April 11, 2020
Has anyone else felt like this Safe at Home phase of our lives is the time to tackle all of those crazy workouts we’ve been saving? I’ll be honest, 18 days ago I thought it was!! I quickly realized that maybe my biggest challenge would be my body adjusting to my new patterns. You know, sitting and reading for hours on end, lying on the couch binge watching Netflix, reorganizing everything in my home, actually cleaning my own house (shout out to the cleaning ladies of the world!), homeschooling my daughter, etc.
I’ve been a massage therapist for 19 years and my body is used to those movements. Settling into my Safe at Home life, I’ve discovered muscles I didn’t know I had!! I know I’m not alone in this. People working from home are dealing with different desk setups, teachers are now trying to tackle technology, I could go on and on. The bottom line is we are putting our bodies through different motions and we’re starting to feel it! I see you there, frontline and essential workers and I am grateful for what you are doing!! Chances are your body is adapting to working more hours, doing different jobs and dealing with the stress of your new normal too.
These are my Top 5 tips for caring for your body
1. Now may not be the time to start that hardcore workout you’ve been saving for “when you have time”. Massage therapists are no longer working and most chiropractors are on an emergency only basis. We won’t be able to help you if you get a kink in your back trying to kick box after doing zero exercise for 5 years! Just get out and move!! A walk or bike ride gets you out of your chair and gets the blood flowing just fine.
2. BREATHE!! Breathing is one of the most underrated self care tools in our toolbox and it’s FREE!! You don’t have to sit in a lotus position, in a candle lit room to be mindful of your breath. I’m a shallow breather and tend to hold my breath when I’m stressed out or focusing. Make it a habit to check in with your breath a few times an hour. Take a few deep cleansing breaths and feel the difference it makes.

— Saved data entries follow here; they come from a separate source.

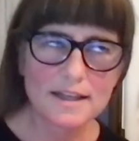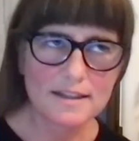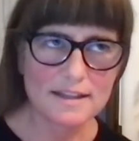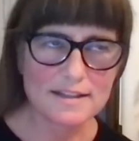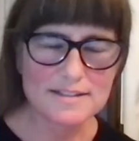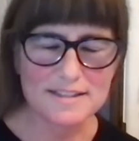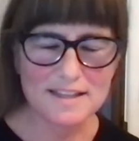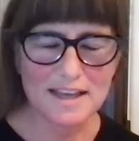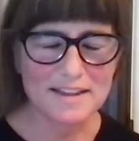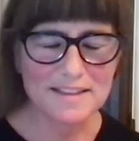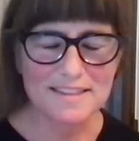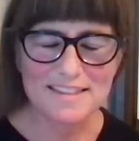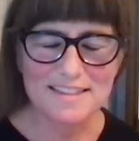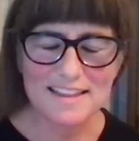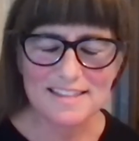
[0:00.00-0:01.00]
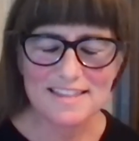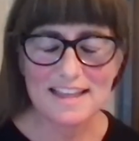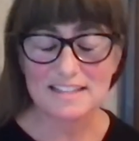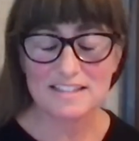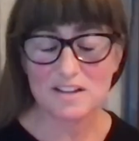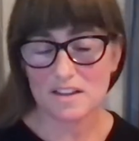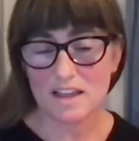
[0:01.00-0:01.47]
that's, I,
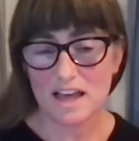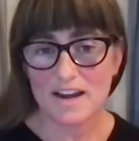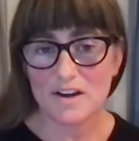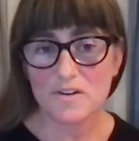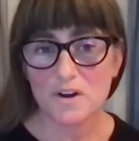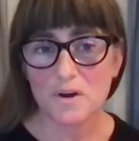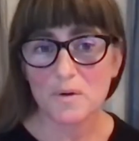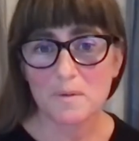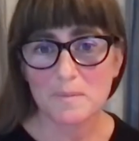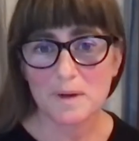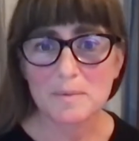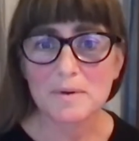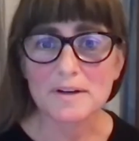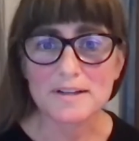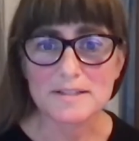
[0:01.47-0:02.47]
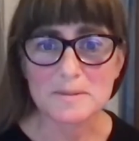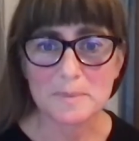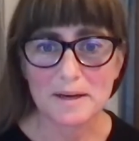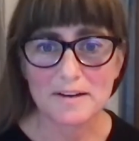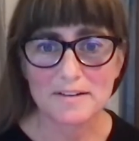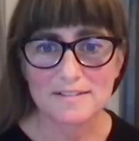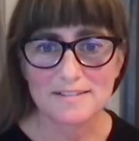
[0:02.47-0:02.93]
that's, a, I don't know what my book is
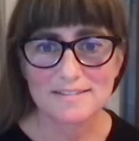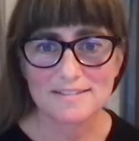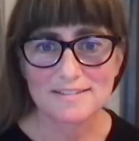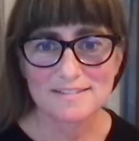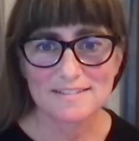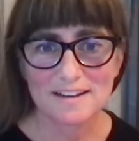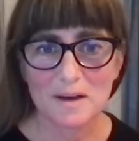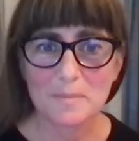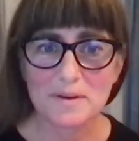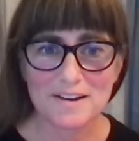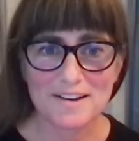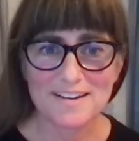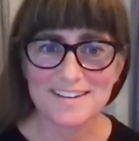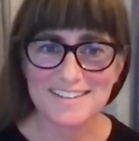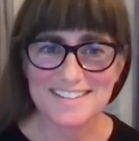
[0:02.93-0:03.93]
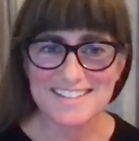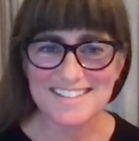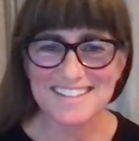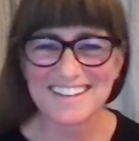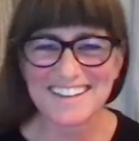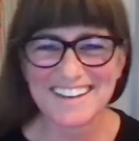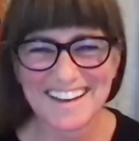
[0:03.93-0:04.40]
about. I'll be honest.
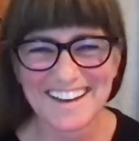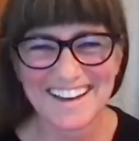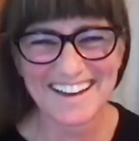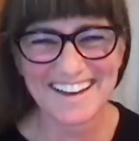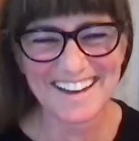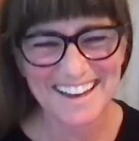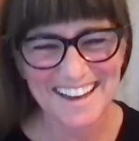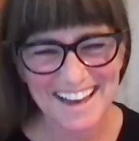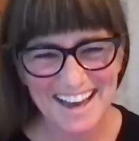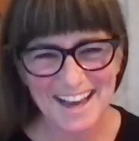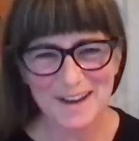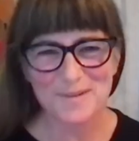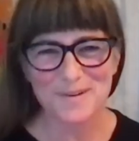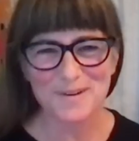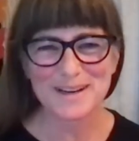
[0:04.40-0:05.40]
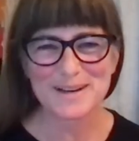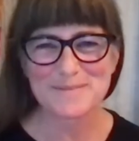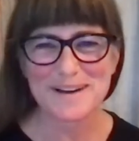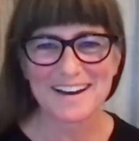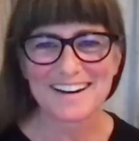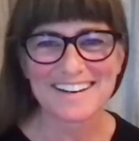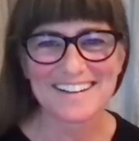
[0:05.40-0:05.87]
If, I worry about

3. STRETCH!! This does not have to be complicated or anything formal. Stand up or lie on the floor and move your body around. If you feel a place that is tight, just hang out in that position and breath until you feel it release and lean in some more. You may only need to slightly move to feel a stretch in a tight area and that’s ok. Don’t aim for bending over and touching the floor to stretch your hamstrings and low back. Aim for bending over until you feel a stretch in your hamstrings, even if your fingertips are 6 inches from the floor. Slowly work towards your fingertips being 5 inches from the floor the next time. This concept may be applied to any part of the body!! I recommend staying in the position where you feel a stretch for at least 30 seconds or however long it feels good, no bouncing.
4. Set an alarm and check in with your body and move to a different position. Our bodies will adapt to the path of least resistance, even if it is dysfunction. I got out of my chair the other day and walked around for 15 minutes trying to get myself upright and out of my seated position!! We lose track of how much we are on our phone, reading, using the computer, and watching TV.
5. Don’t over complicate self care!! Your massage therapist is not expecting you to do what they do so, don’t expect that of yourself! Do what you can. Do what feels good to you. Work within your tolerance and ability. Use an app or video for guidance but don’t lock yourself into that being the only time you stretch or move.
There are lots of challenges for us on the horizon but walking around like a creaky grandma doesn’t have to be one of them. We can’t change anything going on around us but we can take care of ourselves. Don’t over complicate taking care of yourself, something is better than nothing!! Stay well!!